--- Listed records Enclosed Below ---
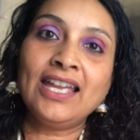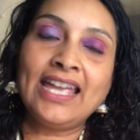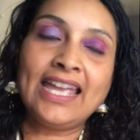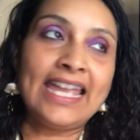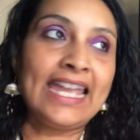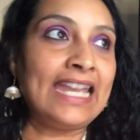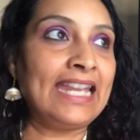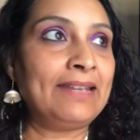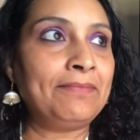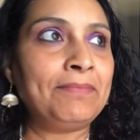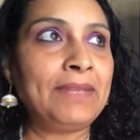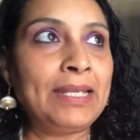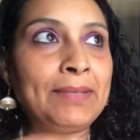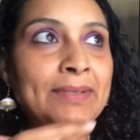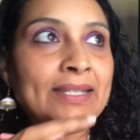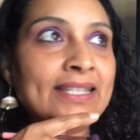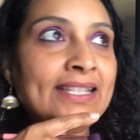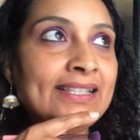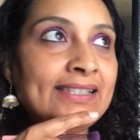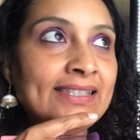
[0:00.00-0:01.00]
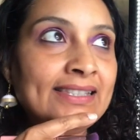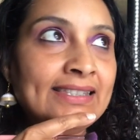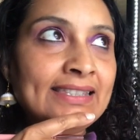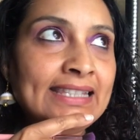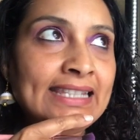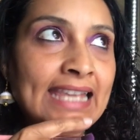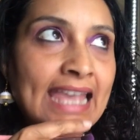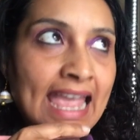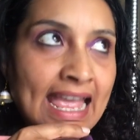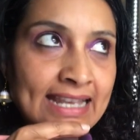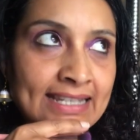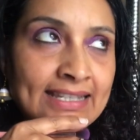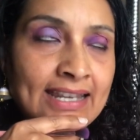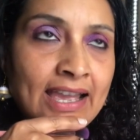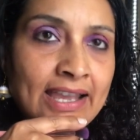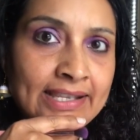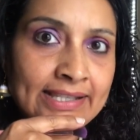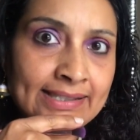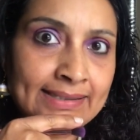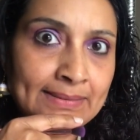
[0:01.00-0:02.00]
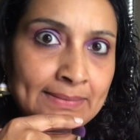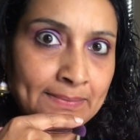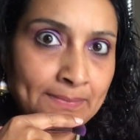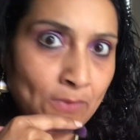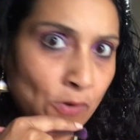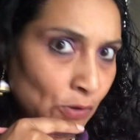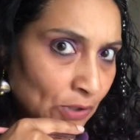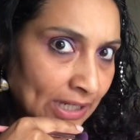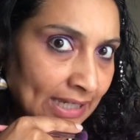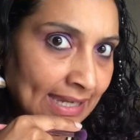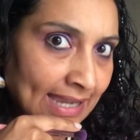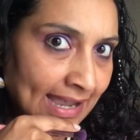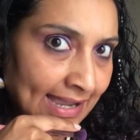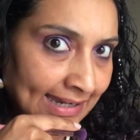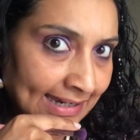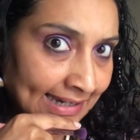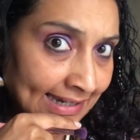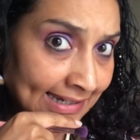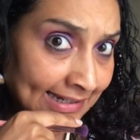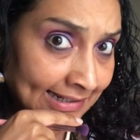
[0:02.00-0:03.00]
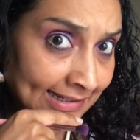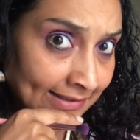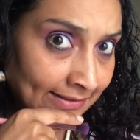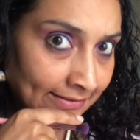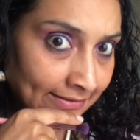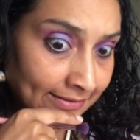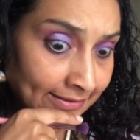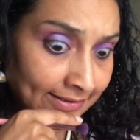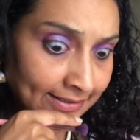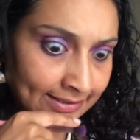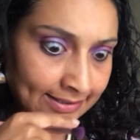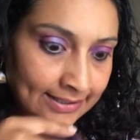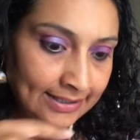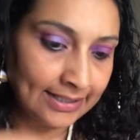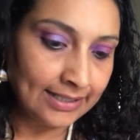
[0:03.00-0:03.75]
Hey, maybe this is the anti-smoky eye kind of look.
--- End of Enclosed Listed records ---
Would it be possible to print the records above verbatim, pictures omitted?

[0:00.00-0:01.00]
[0:01.00-0:02.00]
[0:02.00-0:03.00]
[0:03.00-0:03.75]
Hey, maybe this is the anti-smoky eye kind of look.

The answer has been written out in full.